Ukrainian photographer Evgeny Maloletka in
Photojournalist Yevgeny Maloletka.[MAXIM DONDYUK]

– I do not feel anything! I just prefer to be Ukrainian! It’s much safer (laughs). The Russians are bad at aiming and do not reach their goal easily, they break agreements and rules. Twice we signed agreements, the other day they violated them. We know them from the past, we have been preparing for this war for eight years. We would like to avoid it, but in the end, the fact that part of our army was getting ready did us all good. People have not understood what has been happening in Ukraine since 2014, I think they are now beginning to understand that this is not a small-scale operation in one corner of the world.
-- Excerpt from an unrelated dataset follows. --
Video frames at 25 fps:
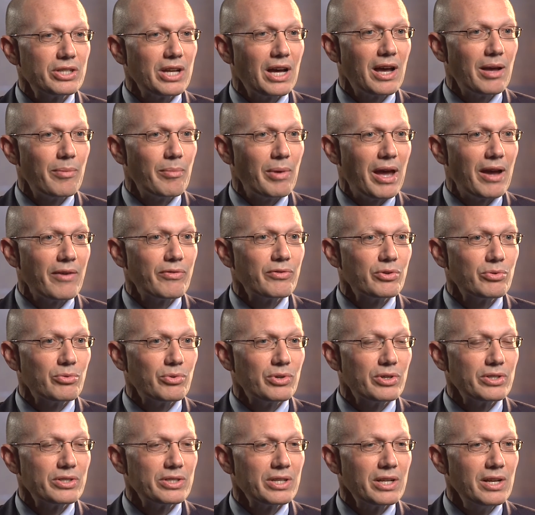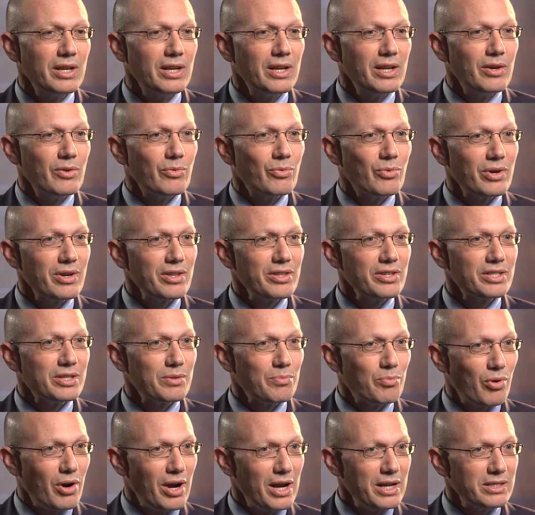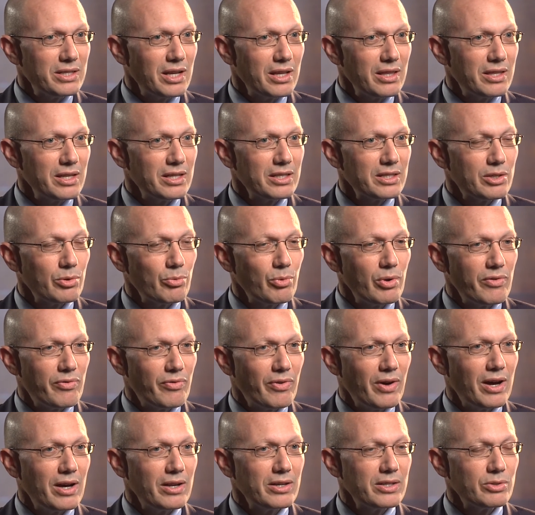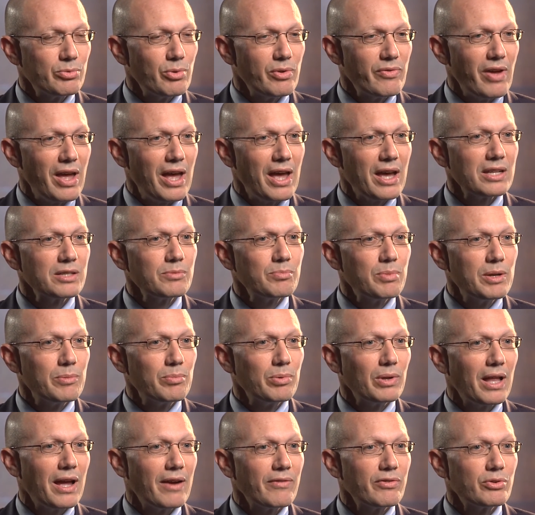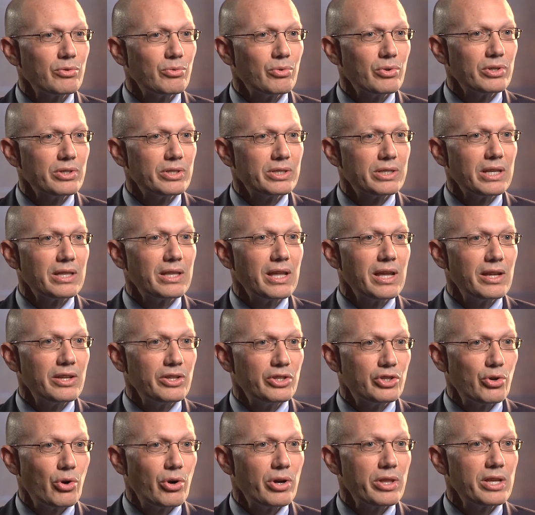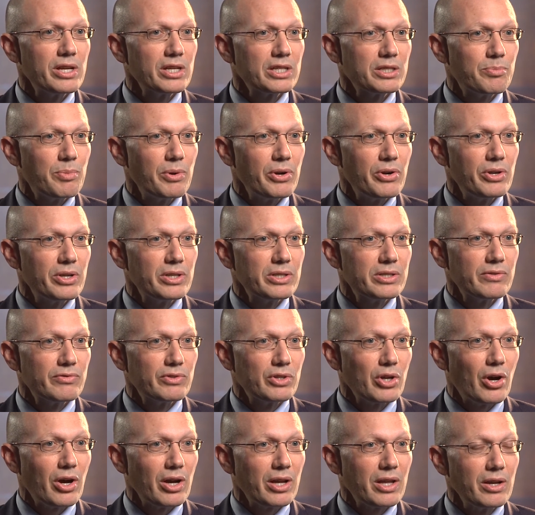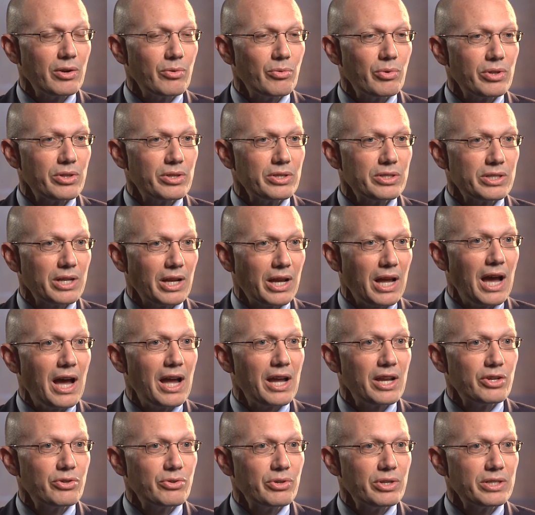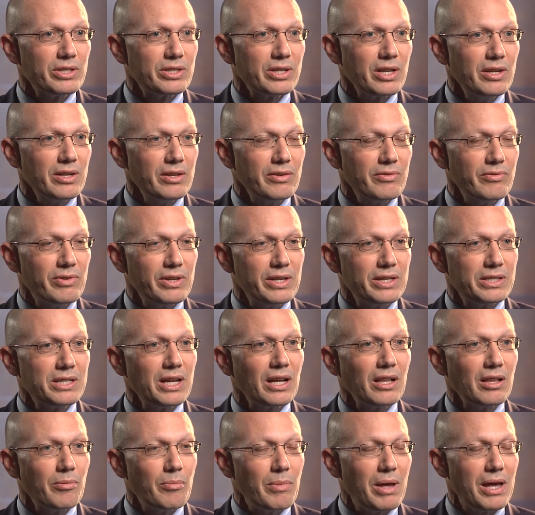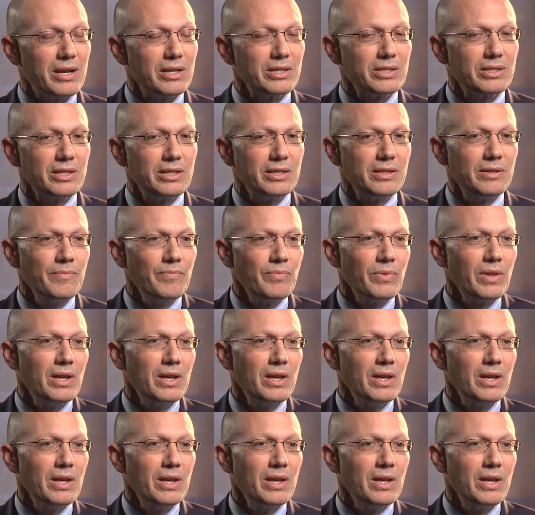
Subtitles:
time afterwards. One of the surprising things that we found is we've asked people afterwards, did they enjoy the experience of talking with a psychiatrist via telemedicine,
This war will get tougher as it goes on…

Mariupol Lighting Award

In February and March 2022, during the Russian invasion of Ukraine, Associated Press correspondents Mislav Chernov and Yevhen Maloletka were in Mariupol, and their photos were widely used by Western media to cover the situation. On May 23, 2022, Maloletka, together with Chernov and Vasiliki Stepanenko, received the Knight International Journalism Award from the ICFJ (International Center for Journalists), and on May 29, Maloletka was awarded the Yannis Behrakis International Photojournalism Award from Athens photo World, active since 2019 under artistic direction Thanasis Stavrakis. “The name of the late Yannis Behrakis bears the stamp of the highest quality in world photojournalism, and it is a great honor for me to receive it from my wife, as the first Ukrainian to be honored with it at an event where you meet the highest quality, not only in relation to art, but also to the authority of photojournalism ”, says Xenia. “The tragedy of Mariupol will forever remain a huge scar in my heart. The award is a recognition of the work of all journalists, and especially Ukrainians, who are trying to tell the world about what is happening in our country, and a way to bring justice to the thousands who died as a result of a senseless war.”